When Girl Scout cookie time rolls around this spring, things are going to be a little different. The group is usually successful when selling their cookies, but this year the results should be record-breaking.
Two area Girl Scout councils enlisted the help of Smeal College of Business MBA students to help them reconfigure the logistics of cookie distribution.
The two councils contacted the Center for Logistics Research, a part of the Smeal College of Business Administration, in hopes of attaining an assessment of the current expenses involved in cookie distribution as the cookies travel from the manufacturer to their final destinations in people's pantries.
Six students from Business Logistics 596 (Individual Studies) undertook the project, along with two recent Penn State Business Logistics graduates, Ron Eichelberger and Brian Damiani, of Tranzact Logistics. The two donated their time to help with the task.
"The Girl Scout organization is divided nationally into councils," said Paul H. Dowler (graduate-business administration), who was a member of the student team. "Two councils whose regions are here in central Pennsylvania are merging their leadership, and wanted to look at their current relationship with the transportation systems and the actual distribution of the cookies themselves. At the project's completion, we submitted our findings to the head of the two organizations, Randy Kline."
The MBA students looked at the current cost of distribution and developed ways the councils can maximize their profits while keeping costs to a minimum.
These proposals were presented to Kline, executive director of the Penn Laurel and Hemlock Girl Scout Councils of central and southern Pennsylvania, at the end of the semester, said Dowler.
The student group evaluated past distribution information to best determine how the Girl Scouts can maximize its profits.
"Logistic is all about getting the right thing to the right place at the right time," said William Grenoble, director of the Center for Logistics Research. "The students analyzed the structure and transportation system (of the cookies) to see how they could better be moved."

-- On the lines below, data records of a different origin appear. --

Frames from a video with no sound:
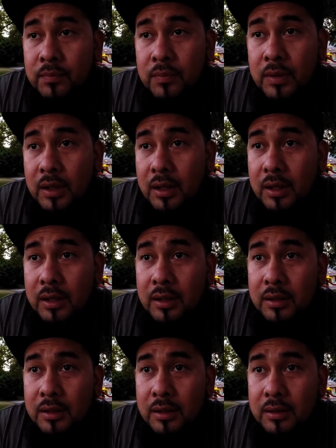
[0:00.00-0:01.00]

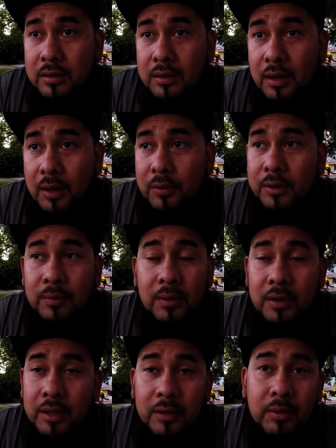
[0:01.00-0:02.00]
And I wouldn't want,
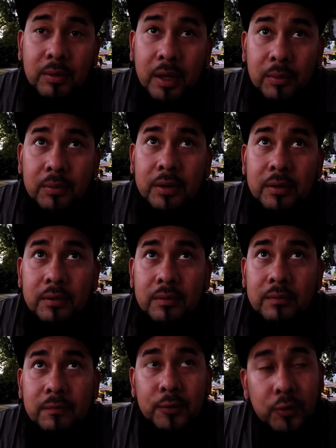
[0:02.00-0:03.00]
I don't, I wouldn't
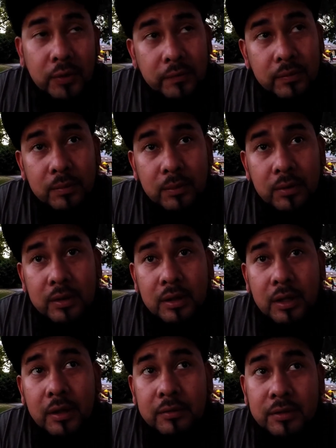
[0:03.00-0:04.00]
feel comfortable and I
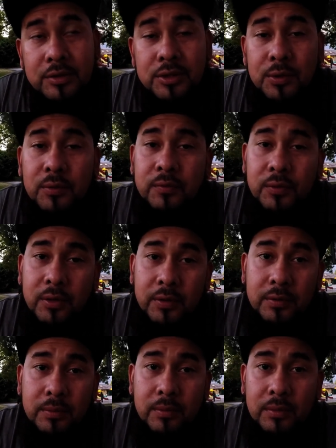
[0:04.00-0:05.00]
don't think she would feel
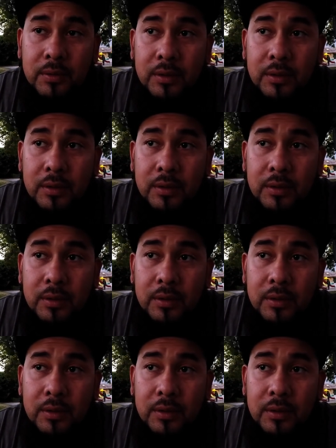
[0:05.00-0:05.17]
comfortable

The Hemlock council began cookie sales Jan. 5, having implemented the new procedures set forth in the proposal designed by the MBA students.
The Penn Laurel council serves seven counties in southern Pennsylvania and northern Maryland, and the Hemlock council serves 15 counties in north central Pennsylvania. The two councils consist of about 41,000 members, who sold about 170,000 cases of cookies last year, at 12 boxes per case.